Federal Judge Orders Nunes Family Dairy To Disclose Who’s Paying For Their Legal Defense

Sibley, Iowa — The judge in a federal case brought by Congressman Devin Nunes’ family from the Sibley area against a magazine writer says the Nunes family has to show where the money is coming from for their legal counsel.

There are actually two separate lawsuits. Nunes himself filed suit against Hearst Publishing, the publishers of Esquire Magazine, in which writer Ryan Lizza wrote an article that Congressman Nunes and his family objected to, but so did the Nunes family, doing business as NuStar Farm. Among other objections, the Nunes family said that the article alleged that the dairy knowingly employed workers who were in the country illegally.

The Congressman’s suit was dismissed but an appeals court said recently that one part of it had merit, and it was re-opened.

Meanwhile, in the family’s case, United States District Judge Mark Roberts has ordered, at the suggestion of the publishing company’s attorneys, that the Nunes family and their business, NuStar Dairy LLC disclose any records that have anything to do with litigation funding.

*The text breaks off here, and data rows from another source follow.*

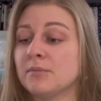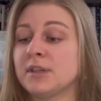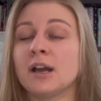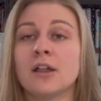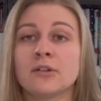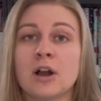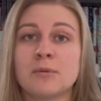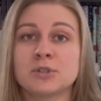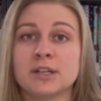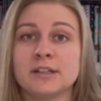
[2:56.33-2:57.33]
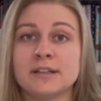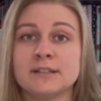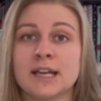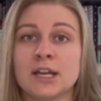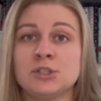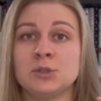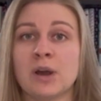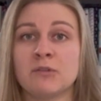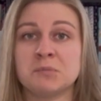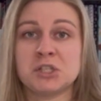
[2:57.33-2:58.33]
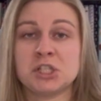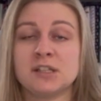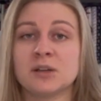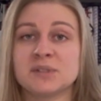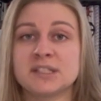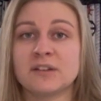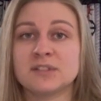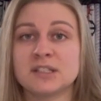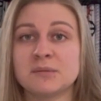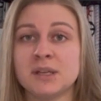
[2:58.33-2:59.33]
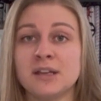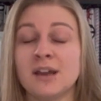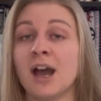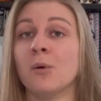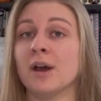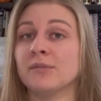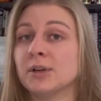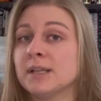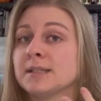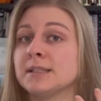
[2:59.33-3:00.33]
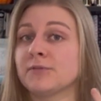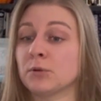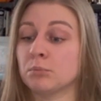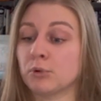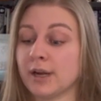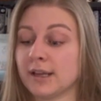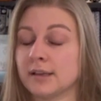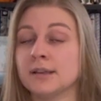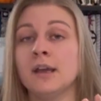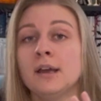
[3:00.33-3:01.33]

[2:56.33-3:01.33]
The other option is I do have a machine that was gifted to me, however, it's a different brand.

The publishing company argues that if the Nunes legal defense is being paid by “wealthy private donors,” perhaps related to the Congressman, this raises significant constitutional concerns. They say they are concerned about the “chilling effect” of financing defamation cases. They also raise the specter of “…private figures pursuing ‘tandem libel cases’ at the behest of a public figure and avoiding the protections offered to media defendants by the requirement of proving actual malice.” While private individuals don’t have to prove actual malice in a defamation case, public figures do.

In court documents, Judge Roberts writes that the Nunes family’s “…response to the request merely objected on relevance grounds.”

The Nunes family has until Tuesday, November 2nd to produce any relevant paperwork.